O general cogitou que a sargento pudesse estar olhando outra coisa ou apenas perdida em pensamentos, mas ela continuou o encarando quando ele se deslocou alguns passos. Os olhos verdes estavam tão frios e cruéis quanto a neve de Hoth. Mágoa, raiva, ódio e fúria se misturavam neles. Ela sabia a verdade, ele teve certeza. Agora que ela era oficialmente um soldado da Aliança, as situações mal resolvidas entre ela e o conselho precisavam acabar, e certamente tinham lhe dito a verdade. O homem ruivo sentiu mais uma pontada de frustração se abater sobre ele quando diante de toda a base se confirmava algo que ele havia negado muitas vezes, Jyn Erso era uma pessoa civilizada. Caso contrário, ele tinha certeza de que ela o mataria naquele momento, embora nada indicasse que ela não o faria depois, embora ele pensasse que não. Não era possível saber se ela tinha conhecimento de que ele estava sendo punido, mas não demoraria muito tempo para ela descobrir. Isso não a deixaria satisfeita, mas não parecia ser o tipo de pessoa que consumava vinganças, e isso provavelmente a acalmaria de alguma forma.

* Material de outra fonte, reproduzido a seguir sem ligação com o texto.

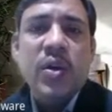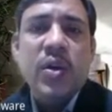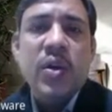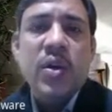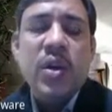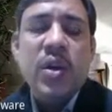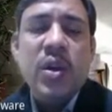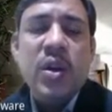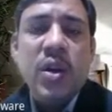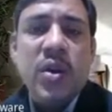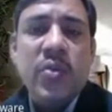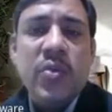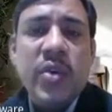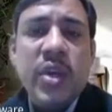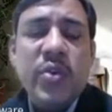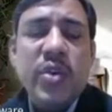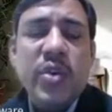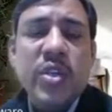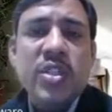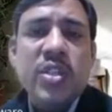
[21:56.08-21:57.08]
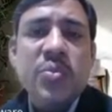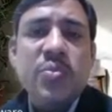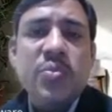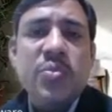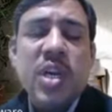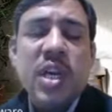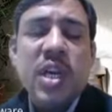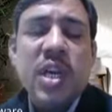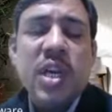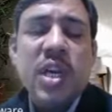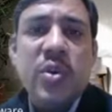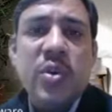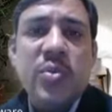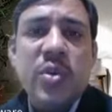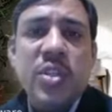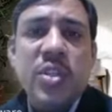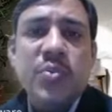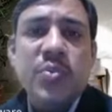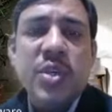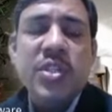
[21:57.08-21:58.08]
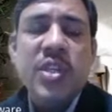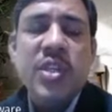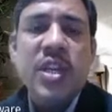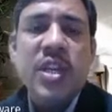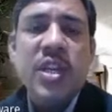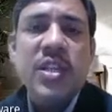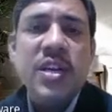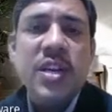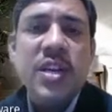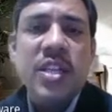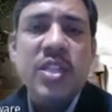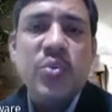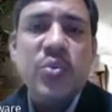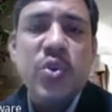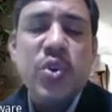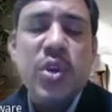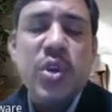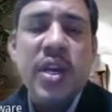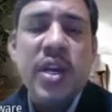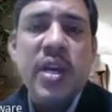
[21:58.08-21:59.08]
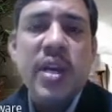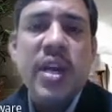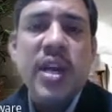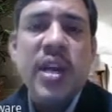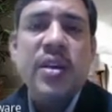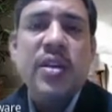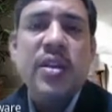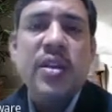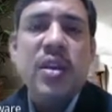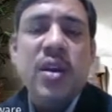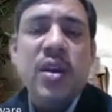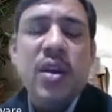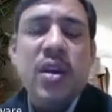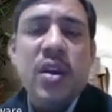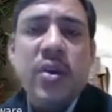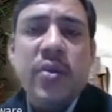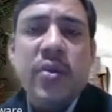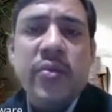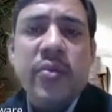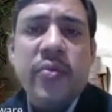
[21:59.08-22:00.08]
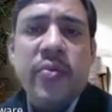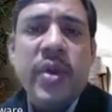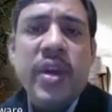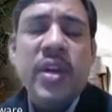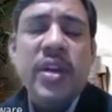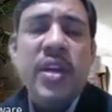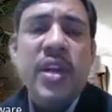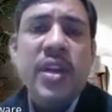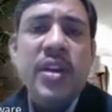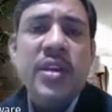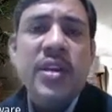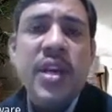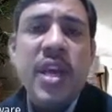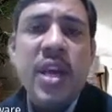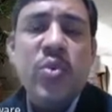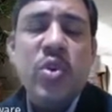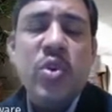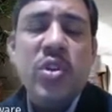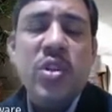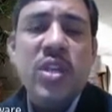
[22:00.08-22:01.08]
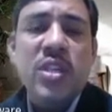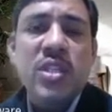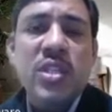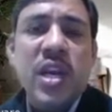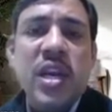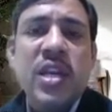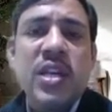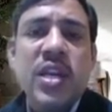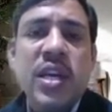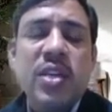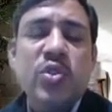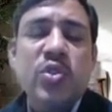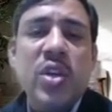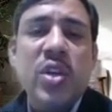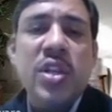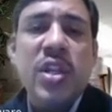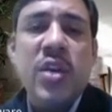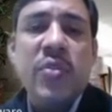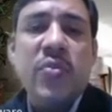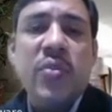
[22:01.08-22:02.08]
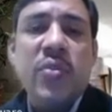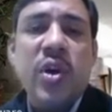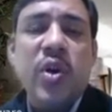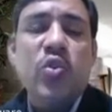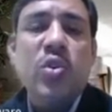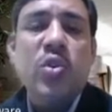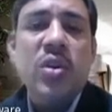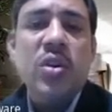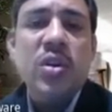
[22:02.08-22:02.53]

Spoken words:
Whenever some transformers especially they transported, and when it came on the site, actually they found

                Tão rápido quanto ela apareceu, ela sumiu entre as pessoas que passavam como se nunca tivesse estado lá, o que fez Draven pensar se não estaria sendo assombrado por seu feito cruel com ela. A única certeza que ele tinha agora é que jamais esqueceria aquele olhar, como nunca esqueceria a mágoa e a dor na voz de Cassian na conversa de dias atrás. E outra certeza o atingiu como um soco, outro ponto de vista no qual ele jamais havia acreditado antes dos acontecimentos das últimas semanas, a esperança que Mon Mothma acreditava, que podia ser alcançada com diplomacia ao invés de sangue derramado, a chance de um voto de confiança ao invés de resoluções rápidas e egoístas, era possível. Era demais para sua cabeça absorver num único dia depois de tantos anos. Na falta de qualquer possibilidade de saber por quanto tempo estaria suspenso, voltou a caminhar na direção de seus aposentos, agora que tinha tempo livre para pensar em tais questões.